Not nearly as scary right? But the Topeka Capital-Journal runs an egregiously bad hedline screaming that Republicans were fighting the governor over the order as cases spiked 40%. Oh sure they reported the actual number but it was buried several grafs down with the 40% figure waaaaay up at the top. (And no, I don’t want to argue whether she was right to do it or not, that’s a different discussion and not the point here.)
Every journalist knows how to do this. Those of who take our ethics seriously avoid it. We all have our biases and we do try to be cognizant of those, but we DO try to avoid shaping the story to fit the message we want to send.
This is how they manipulate public opinion. It’s not outright lies, but which stories they choose to tell, the way they choose to tell them, where information is placed in the story, and what words are used in the hedlines.
In most of the Irish legends of the Sidhe courts, the Fae could not LIE to you, but that didn’t mean they couldn’t DECEIVE you by the way they told the truth.
So keep that in mind when you read stories in the national press (local press is actually generally much better. Those of us who really want to make a difference and take our jobs seriously tend to gravitate to community journalism, not the national outlets) that there’s a very good chance you’re being lied to with the truth.
We can tell you what we know, or think we know, be we ever so honest, we’ll still get it wrong.
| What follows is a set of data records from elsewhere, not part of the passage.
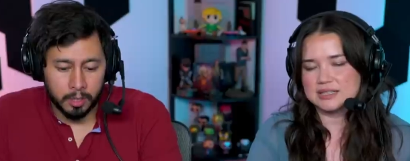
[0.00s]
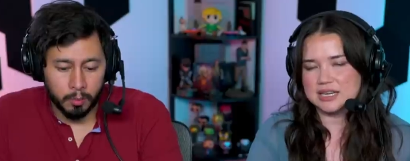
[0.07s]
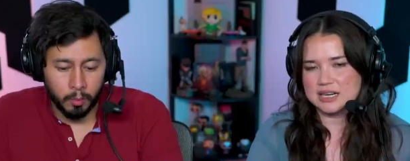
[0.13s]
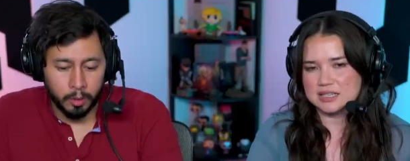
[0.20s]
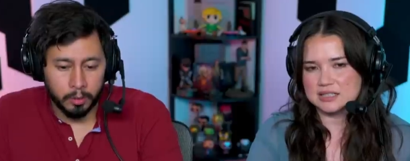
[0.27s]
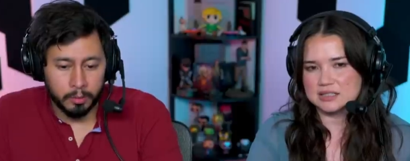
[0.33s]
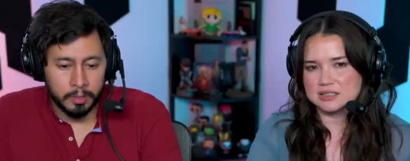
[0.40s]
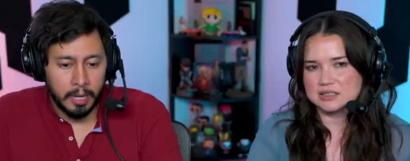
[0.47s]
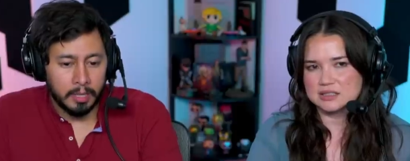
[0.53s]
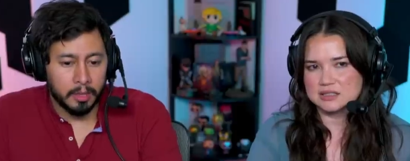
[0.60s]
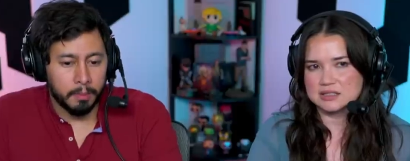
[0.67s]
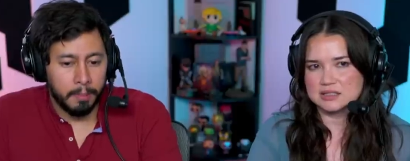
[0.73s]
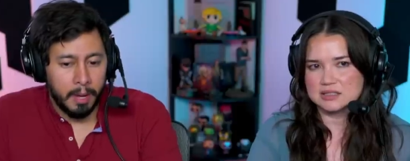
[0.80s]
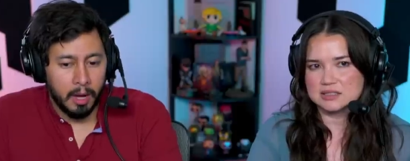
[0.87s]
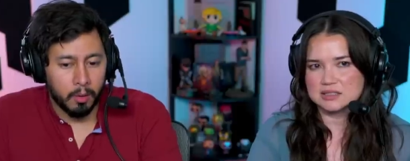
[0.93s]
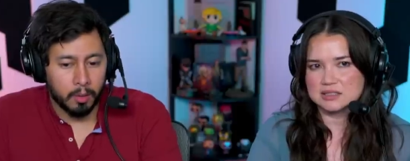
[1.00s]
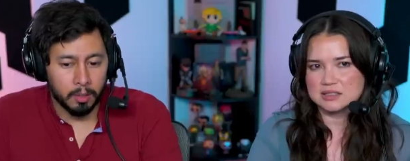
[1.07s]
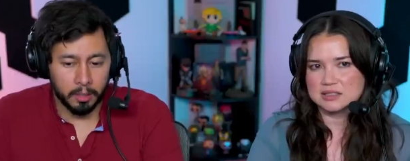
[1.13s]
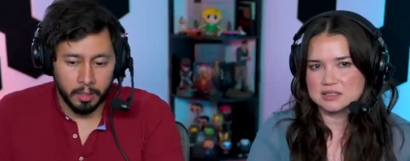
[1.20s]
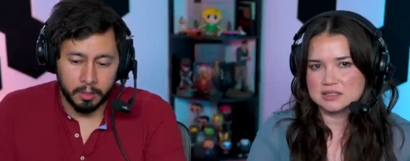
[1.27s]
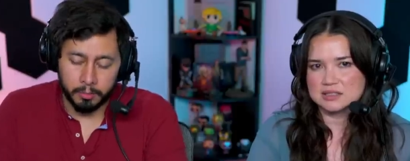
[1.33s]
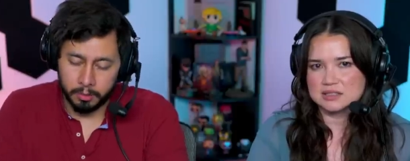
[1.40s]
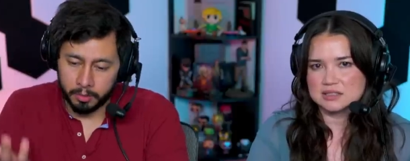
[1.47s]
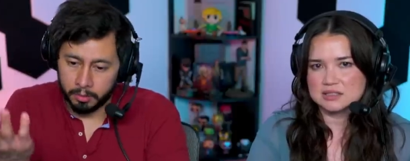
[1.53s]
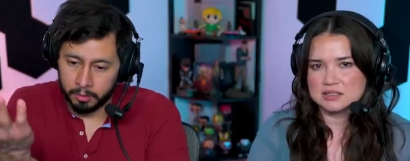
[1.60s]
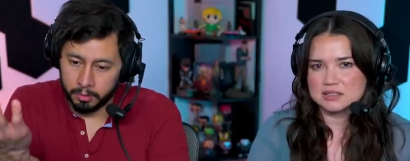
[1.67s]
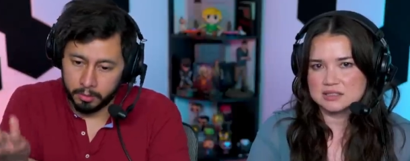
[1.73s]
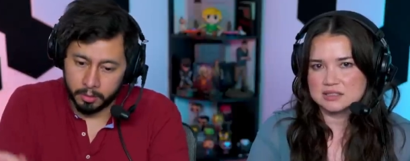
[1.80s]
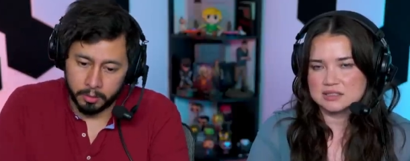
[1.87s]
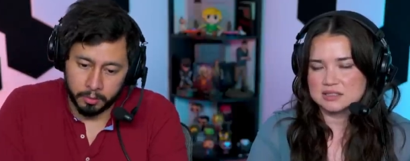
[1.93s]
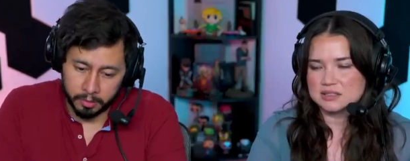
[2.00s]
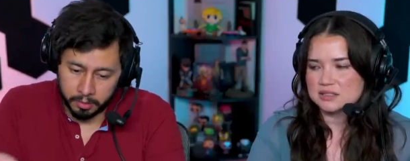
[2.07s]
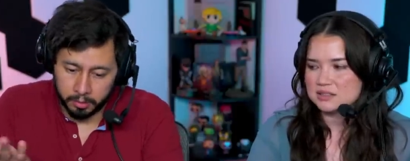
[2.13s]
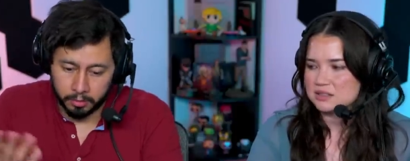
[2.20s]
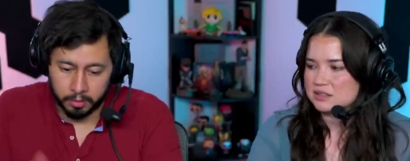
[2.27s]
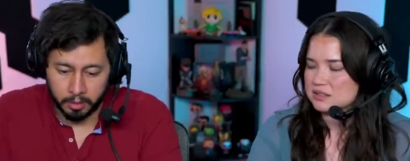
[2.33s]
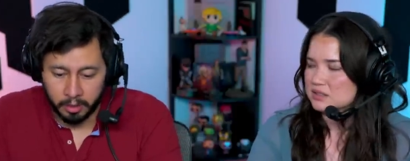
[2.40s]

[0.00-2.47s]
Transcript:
Speaker 1: the yeah. one who's got the power, like with her the crystal in her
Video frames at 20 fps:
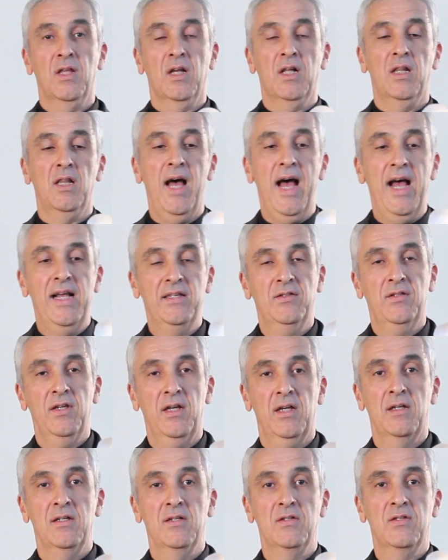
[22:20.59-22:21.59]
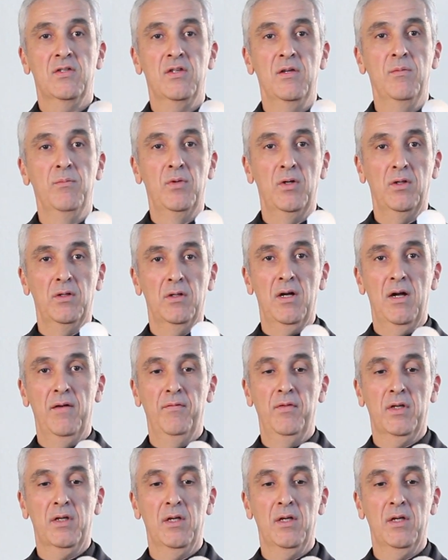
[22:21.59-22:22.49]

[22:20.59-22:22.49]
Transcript: the classic symbol of the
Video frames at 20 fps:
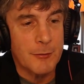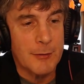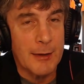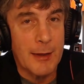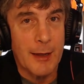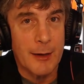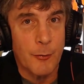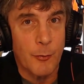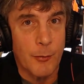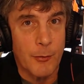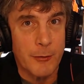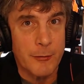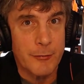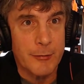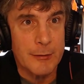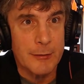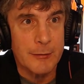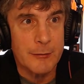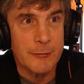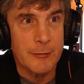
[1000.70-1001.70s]
she had
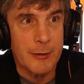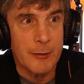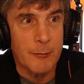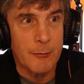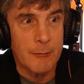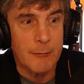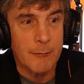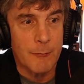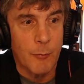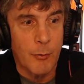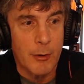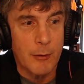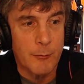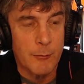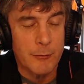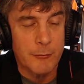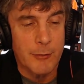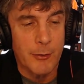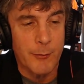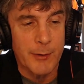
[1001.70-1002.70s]
horses, and
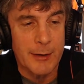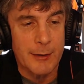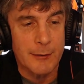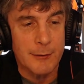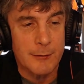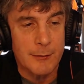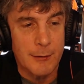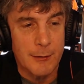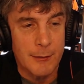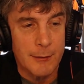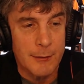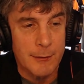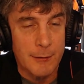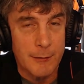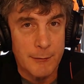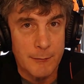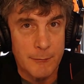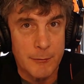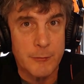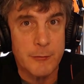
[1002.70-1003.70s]
one was going
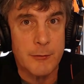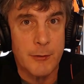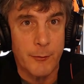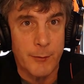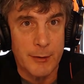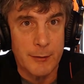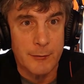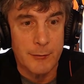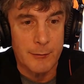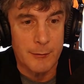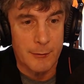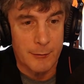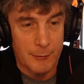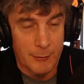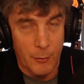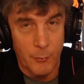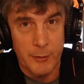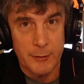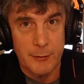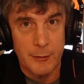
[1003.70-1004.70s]
to
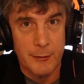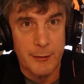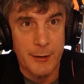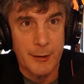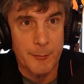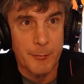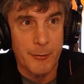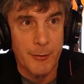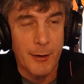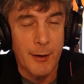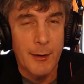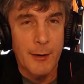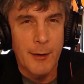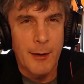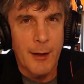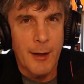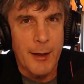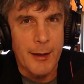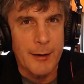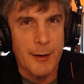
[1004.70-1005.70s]
go into labor,
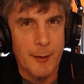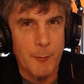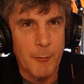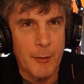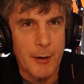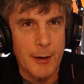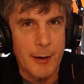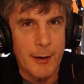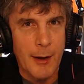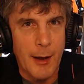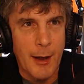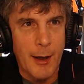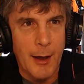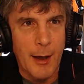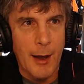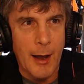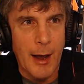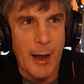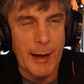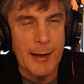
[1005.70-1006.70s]
and I'm like,
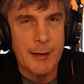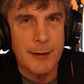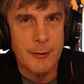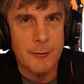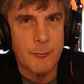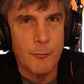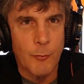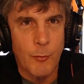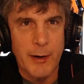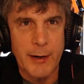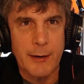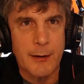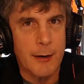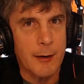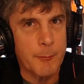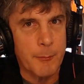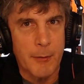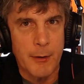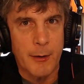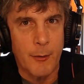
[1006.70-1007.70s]
I can rig
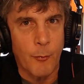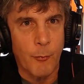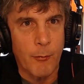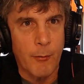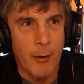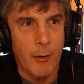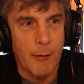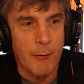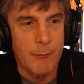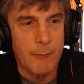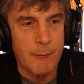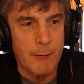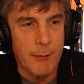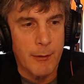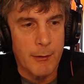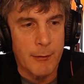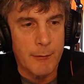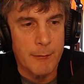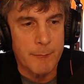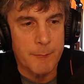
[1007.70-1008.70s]
up
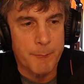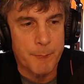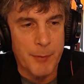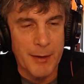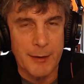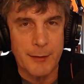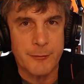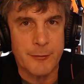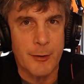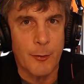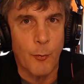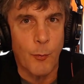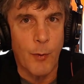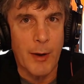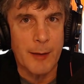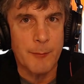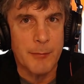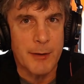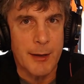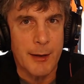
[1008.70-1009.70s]
a basic
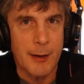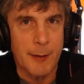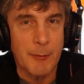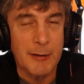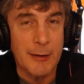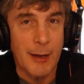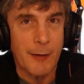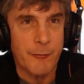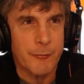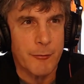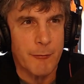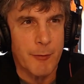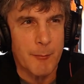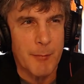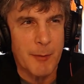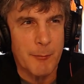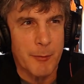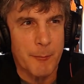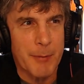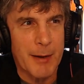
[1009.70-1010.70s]
webcam, and you have to
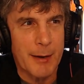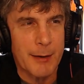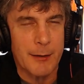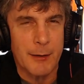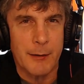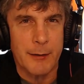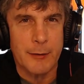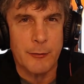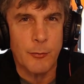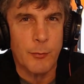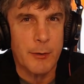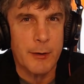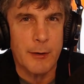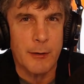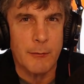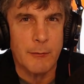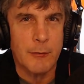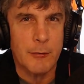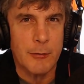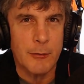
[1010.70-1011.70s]
remember back in like
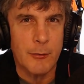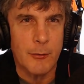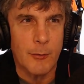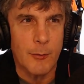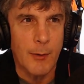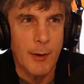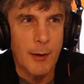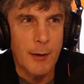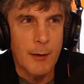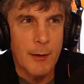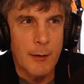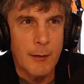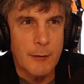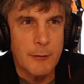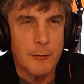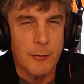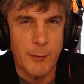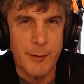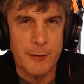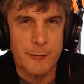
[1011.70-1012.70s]
2002,
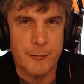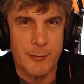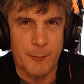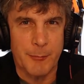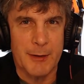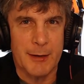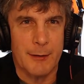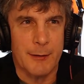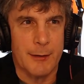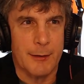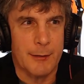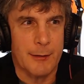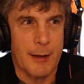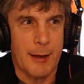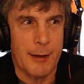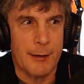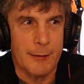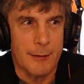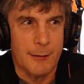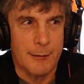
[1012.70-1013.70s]
doing something like
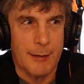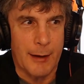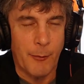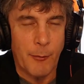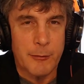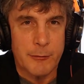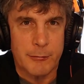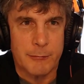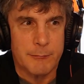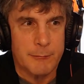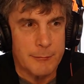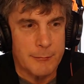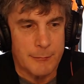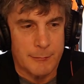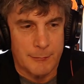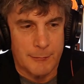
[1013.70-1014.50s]
that, that was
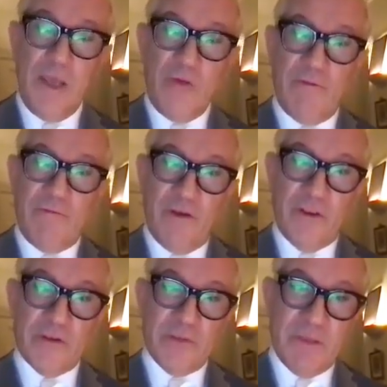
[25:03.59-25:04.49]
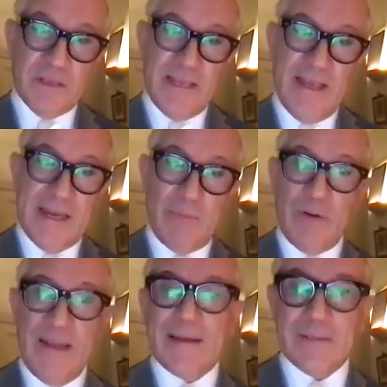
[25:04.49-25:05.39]
referring to me as Hannibal
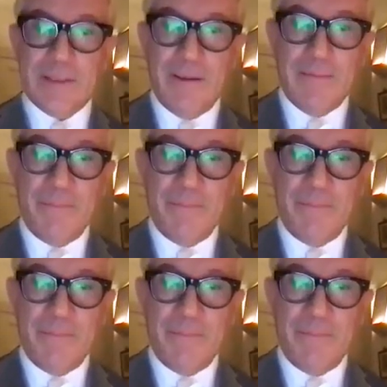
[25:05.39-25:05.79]
Lecter.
So sure, read any outlet you like. But keep your critical thinking cap on. Question, be skeptical. Do your own research.

And if we got it wrong? By all means call us on it.

The problem with the national media at this point is that there is zero accountability.

When I was a small town newspaper editor, I knew most of my sources personally. The mucky-mucks in most of the cities where I was an editor had my cellphone number.

I screwed something up they knew exactly how to get hold of me and weren’t shy about doing so. Now sometimes that was just “we don’t like your coverage” and that usually got pretty short shrift, but if we got it wrong we corrected it.

Try doing that with Jim Acosta or even Bret Baer for that matter.